§ What needs to be done
Every line of the data must be retyped exactly as it stands.
[Source information]
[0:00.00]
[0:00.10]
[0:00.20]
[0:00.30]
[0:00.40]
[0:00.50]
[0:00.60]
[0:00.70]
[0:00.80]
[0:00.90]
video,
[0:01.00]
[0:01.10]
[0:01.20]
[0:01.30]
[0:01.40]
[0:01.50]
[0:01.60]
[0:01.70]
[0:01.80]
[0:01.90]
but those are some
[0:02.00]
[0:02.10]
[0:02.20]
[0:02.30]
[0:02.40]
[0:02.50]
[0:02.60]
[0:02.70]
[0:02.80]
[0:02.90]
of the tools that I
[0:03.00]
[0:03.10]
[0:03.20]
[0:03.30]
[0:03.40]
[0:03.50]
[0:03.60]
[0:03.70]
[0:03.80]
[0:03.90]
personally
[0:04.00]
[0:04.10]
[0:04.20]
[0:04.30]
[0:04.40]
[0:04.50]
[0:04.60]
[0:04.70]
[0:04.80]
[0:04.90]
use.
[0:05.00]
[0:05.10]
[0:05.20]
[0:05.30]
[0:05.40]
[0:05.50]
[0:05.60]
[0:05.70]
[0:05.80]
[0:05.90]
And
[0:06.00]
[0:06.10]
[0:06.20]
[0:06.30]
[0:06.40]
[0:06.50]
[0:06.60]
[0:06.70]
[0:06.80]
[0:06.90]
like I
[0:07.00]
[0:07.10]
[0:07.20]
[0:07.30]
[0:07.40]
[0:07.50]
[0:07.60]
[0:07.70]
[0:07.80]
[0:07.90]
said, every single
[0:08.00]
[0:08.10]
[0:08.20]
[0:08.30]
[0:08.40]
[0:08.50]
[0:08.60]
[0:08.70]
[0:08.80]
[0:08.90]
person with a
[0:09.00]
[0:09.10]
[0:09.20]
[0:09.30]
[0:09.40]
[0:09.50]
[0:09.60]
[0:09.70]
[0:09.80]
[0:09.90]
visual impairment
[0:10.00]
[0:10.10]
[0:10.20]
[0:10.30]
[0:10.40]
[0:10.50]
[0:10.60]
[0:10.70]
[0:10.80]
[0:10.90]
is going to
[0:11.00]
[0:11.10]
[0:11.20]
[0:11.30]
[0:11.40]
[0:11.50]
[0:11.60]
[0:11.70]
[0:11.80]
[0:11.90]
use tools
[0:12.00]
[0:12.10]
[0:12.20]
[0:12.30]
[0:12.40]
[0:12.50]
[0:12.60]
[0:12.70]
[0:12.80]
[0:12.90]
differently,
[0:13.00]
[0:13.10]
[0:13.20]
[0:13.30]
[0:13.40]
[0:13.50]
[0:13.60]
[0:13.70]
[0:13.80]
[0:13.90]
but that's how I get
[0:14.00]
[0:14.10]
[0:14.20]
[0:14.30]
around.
[/Source information]
§ Response to this task
[0:00.00]
[0:00.10]
[0:00.20]
[0:00.30]
[0:00.40]
[0:00.50]
[0:00.60]
[0:00.70]
[0:00.80]
[0:00.90]
video,
[0:01.00]
[0:01.10]
[0:01.20]
[0:01.30]
[0:01.40]
[0:01.50]
[0:01.60]
[0:01.70]
[0:01.80]
[0:01.90]
but those are some
[0:02.00]
[0:02.10]
[0:02.20]
[0:02.30]
[0:02.40]
[0:02.50]
[0:02.60]
[0:02.70]
[0:02.80]
[0:02.90]
of the tools that I
[0:03.00]
[0:03.10]
[0:03.20]
[0:03.30]
[0:03.40]
[0:03.50]
[0:03.60]
[0:03.70]
[0:03.80]
[0:03.90]
personally
[0:04.00]
[0:04.10]
[0:04.20]
[0:04.30]
[0:04.40]
[0:04.50]
[0:04.60]
[0:04.70]
[0:04.80]
[0:04.90]
use.
[0:05.00]
[0:05.10]
[0:05.20]
[0:05.30]
[0:05.40]
[0:05.50]
[0:05.60]
[0:05.70]
[0:05.80]
[0:05.90]
And
[0:06.00]
[0:06.10]
[0:06.20]
[0:06.30]
[0:06.40]
[0:06.50]
[0:06.60]
[0:06.70]
[0:06.80]
[0:06.90]
like I
[0:07.00]
[0:07.10]
[0:07.20]
[0:07.30]
[0:07.40]
[0:07.50]
[0:07.60]
[0:07.70]
[0:07.80]
[0:07.90]
said, every single
[0:08.00]
[0:08.10]
[0:08.20]
[0:08.30]
[0:08.40]
[0:08.50]
[0:08.60]
[0:08.70]
[0:08.80]
[0:08.90]
person with a
[0:09.00]
[0:09.10]
[0:09.20]
[0:09.30]
[0:09.40]
[0:09.50]
[0:09.60]
[0:09.70]
[0:09.80]
[0:09.90]
visual impairment
[0:10.00]
[0:10.10]
[0:10.20]
[0:10.30]
[0:10.40]
[0:10.50]
[0:10.60]
[0:10.70]
[0:10.80]
[0:10.90]
is going to
[0:11.00]
[0:11.10]
[0:11.20]
[0:11.30]
[0:11.40]
[0:11.50]
[0:11.60]
[0:11.70]
[0:11.80]
[0:11.90]
use tools
[0:12.00]
[0:12.10]
[0:12.20]
[0:12.30]
[0:12.40]
[0:12.50]
[0:12.60]
[0:12.70]
[0:12.80]
[0:12.90]
differently,
[0:13.00]
[0:13.10]
[0:13.20]
[0:13.30]
[0:13.40]
[0:13.50]
[0:13.60]
[0:13.70]
[0:13.80]
[0:13.90]
but that's how I get
[0:14.00]
[0:14.10]
[0:14.20]
[0:14.30]
around.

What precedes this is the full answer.